Topic 3: Artificial Intelligence

Fri Oct 25 (City Center Campus, B1096): Artificial Intelligence

Pertti Huuskonen: Death to Black Boxes! Call for explainable AI

AI (Artificial Intelligence) systems are currently very popular. They enable computers do things that we once thought only humans can perform. For instance, in medical diagnosis of cancer patients, machine learning systems now can identify cancer better than human doctors. AI has been developed since 1950’s, with relatively slow progress. It has proved very difficult to transfer “intelligence” into machines. Nevertheless, AI systems built over the years have achieved significant results in limited domains (e.g. document search, movie recommendations). Such systems are powerful, yet fall short in one key respect: they are black boxes. They don’t know what they know, and can’t explain their functions.

People can usually identify concepts they are familiar with, explain how things work, or estimate the extent of their knowledge. Software systems (including AI) cannot. Much effort in AI research focuses on building systems that can explain how they work, what data they use, and why their processing should be trusted. This talk outlines some key issues in the emerging field of Explainable AI, with examples of current research and upcoming interaction possibilities with machines.

 

Riku Roihankorpi: Hypernormality and the (Post)human Ethics of Bots

According to Lennard Davis’s seminal work The End of Normal (2013), the era of dismodern ethics – the era of modernity in the West that struggles to come to terms with a margin of disability its own politics has induced – still envisions ethics as the site of welcoming, sensitivity, and diversity. The problems arrive with the mentioned politics of dismodernity, which is based on diagnoses (of what/who to welcome, what to sensitize onself to), inclusion by choice, and the concept of the normal.

Extending itself from Sir Francis Galton’s Darwin-based eugenics to the hybrid cultures of the present – where the body and the intelligence of technology have become unavoidable questions – the politics of dismodernity advocates a conception of the human that needs to be immune to the abnormal body, and thus to the body of technology. This appears to be the case even with technologies that rely on human languages and communication – the learning machines and algorithmic assistants named as bots. Consequently, this immunity is likely to reduce the ethical questions concerning bots to political diagnoses of what counts as human, relevant to humanity, normal and hypernormal (a desired, new normal) in the digital lifeworld.

 

Mary Nurminen: Users of machine translation

Machine translation (MT) is one of the types of artificial intelligence that has been around the longest and its use is very widespread, with Google Translate along having an estimated estimated 500 million users in 2016. I use it, you use it, our parents and some grandparents even use it, mostly as a personal tool for getting a basic understanding of texts in languages we don’t understand.

However, there are also professional groups who use it on a regular basis.
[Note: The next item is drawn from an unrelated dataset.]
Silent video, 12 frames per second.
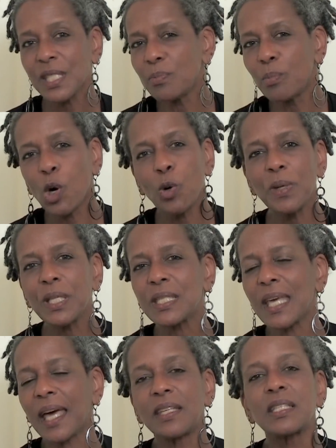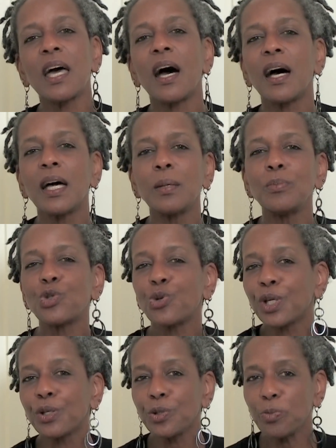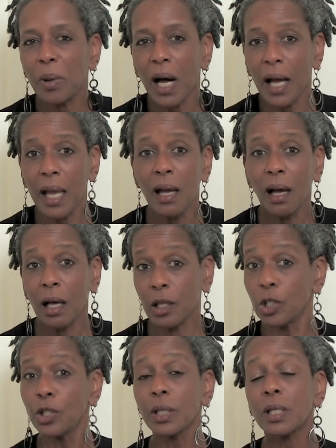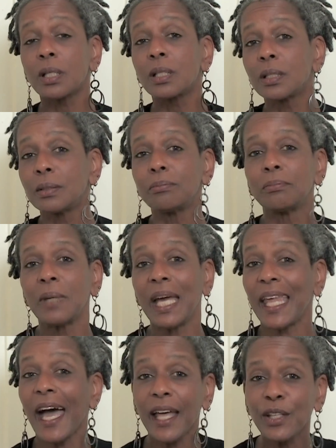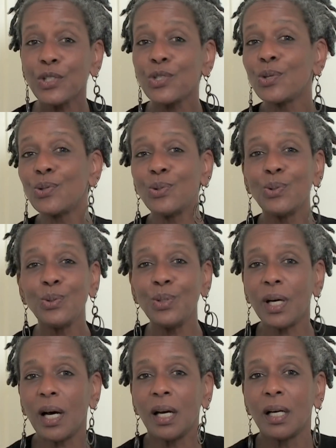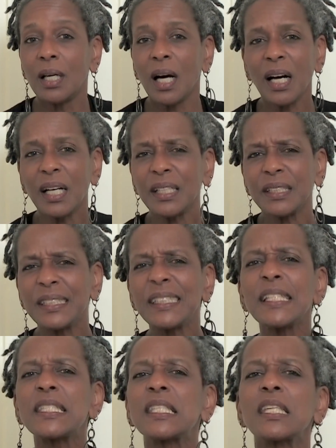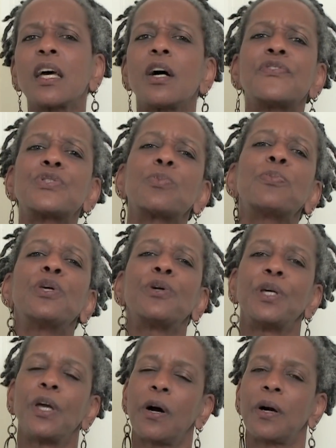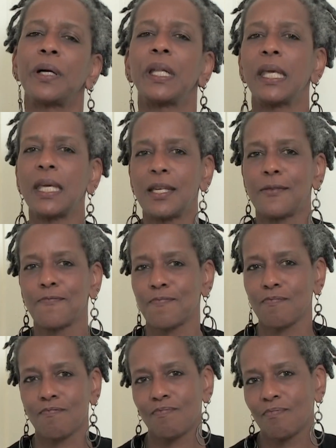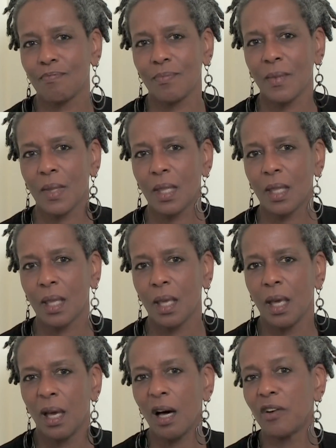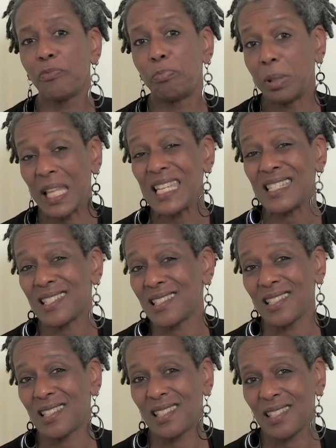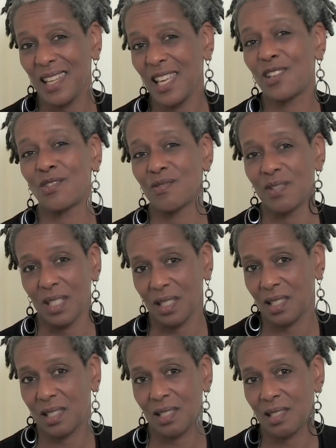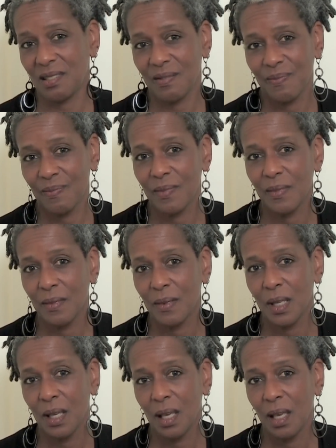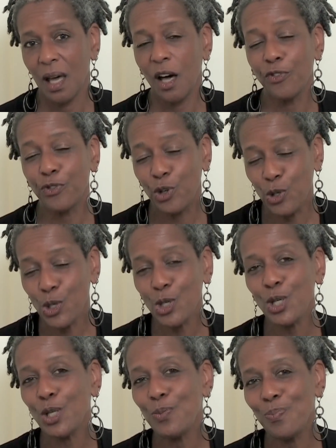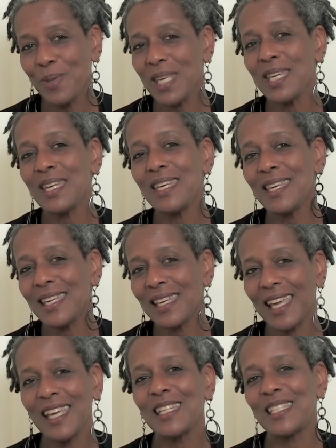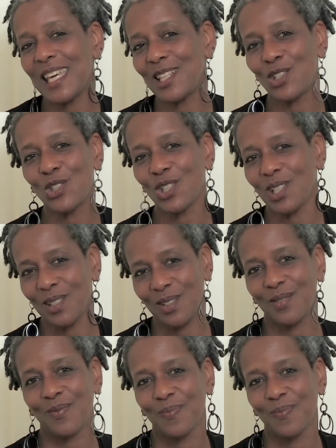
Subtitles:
in moments at a time, triggered by a look, an attitude, a sensing of superiority, of blatant ignorance, of good-meaning intention,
This presentation focuses on one of those groups: people who help inventors and research & development teams to create and manage patents. Patent professionals have been reading other-language patents via raw, unedited MT for approximately a decade. It is used in their decision-making processes and is considered a very legitimate method for understanding patents. This presentation describes how MT is used in decision-making and what factors make it workable in the patent environment. Many of the factors may lead us to a better comprehension of how people use and understand raw MT in general.